The Hyogo Framework for Action (HFA), a United Nations International Strategy for Disaster Reduction (UNISDR) initiative in 2005 outlined five priorities for action. There has been significant progress since 2005 on disaster risk reduction, some of which include; a) allocation of separate budget by countries for risk reduction; b) better preparedness of communities against disasters; and c) significant focus of education on disaster preparedness in schools.
In the last decade, there has been a greater emphasis on mainstreaming disaster risk reduction across the housing, transport and agricultural sector into the planning and budgeting at the national level. This is a significant step to ensure that risk reduction gets priority in the national planning process. There has also been recognition of the limitations of strictly top-down approaches to disaster management, and the important role of a large number of actors – communities themselves, community organisations, local government, state governments, and national governments – in disaster management is being acknowledged.
Even though we have witnessed an upsurge in number of community-based disaster management programs over the last decade, the important role of the government, particularly the local government cannot be ignored. In most countries, the governments have an extensive network that reaches all segments. During the times of disasters local governments are best positioned to provide leadership, supervise the distribution of relief goods, medicine, manage evacuations and provide equipment and tools. Similarly, since it is the local government institutions that are most closely involved in the local development processes (e.g. the development plans for village, district and provinces), they are the ones that can most effectively play a leadership role in long-term risk reduction.
Strengthening Local Government
At present the performance of local governments in most developing countries raises concern. Some important issues that need to be addressed include: financial and human resources, strong links between need and supply, a legislative framework, collective training institutions and regular communication, clarity in jurisdiction, co-ordination in regional disasters, a sense of commitment, and maturity in priority-setting.

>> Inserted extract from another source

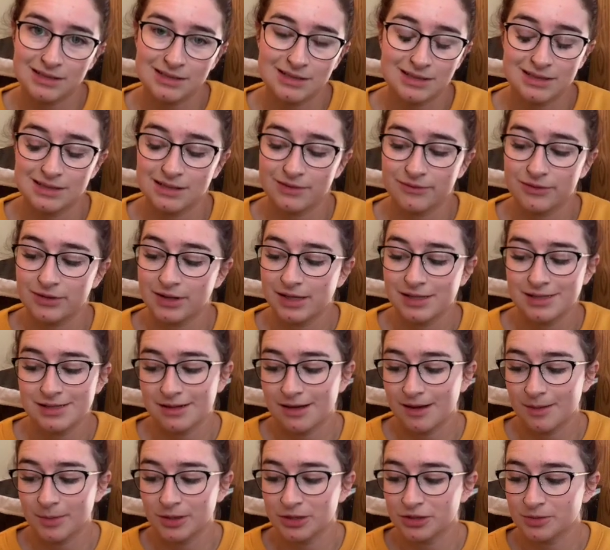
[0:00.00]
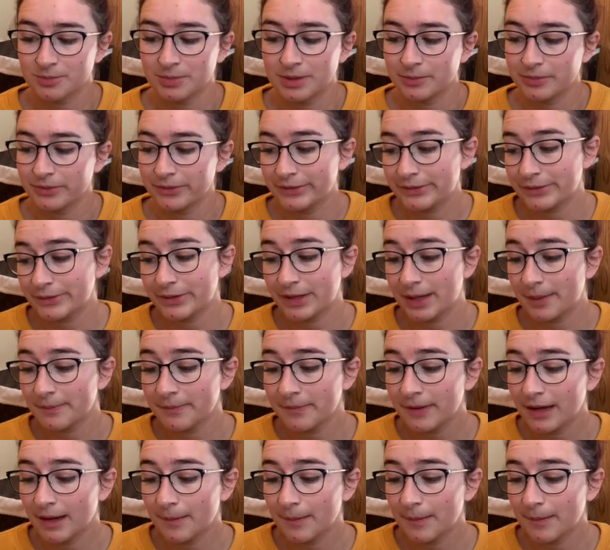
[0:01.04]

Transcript: except for I saw a bunch of people do them.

During the last few decades, a number of countries have adopted decentralised state structures and functions, accompanied by a re-organisation of government and civil services. Such governments will tend to define problems and assemble resources for others, while at the same time improve co-ordination between NGOs and the community. In the wake of this paradigm shift, the local governments should build their capacities to play a more effective role in disaster management. This can be achieved through the following:
Human Resource Development: This will include equipping local government officials with an understanding of prevalent hazards, vulnerabilities and risk (through the development of risk profiles and atlas) and capacities in their local area of operation, the necessary risk assessment skills and knowledge of risk management approaches.
Institutional Development: This will entail change in the organisation management and priorities with emphasis on providing an enabling environment to strengthen local government capacity to act as facilitator for co-ordination between the organisations and communities involved in disaster management and encouraging information dissemination for increased disaster awareness among communities.
Legislative and Regulatory Enforcement: There is significant work to be done in strengthening the enforcement of land use and regulations for construction activities. A more complex challenge is to strengthen the existing built infrastructure (especially the informal settlements in cities) including housing to enable them to resist potential disaster. This could be achieved by encouraging an organisation such as the Development Workshop (http://www.dwf.org/en/english/vietnam) that helping to strengthen the housing will enhance the community’s capacity to reduce their vulnerability.
As our understanding of the social, economic and environmental aspects of disasters has improved, the disaster management community now includes large number of stakeholders that have embarked on a wider range of activities than before. In such a context, efficient and effective risk management will be achieved only through the active participation of local government, communities and other stakeholders.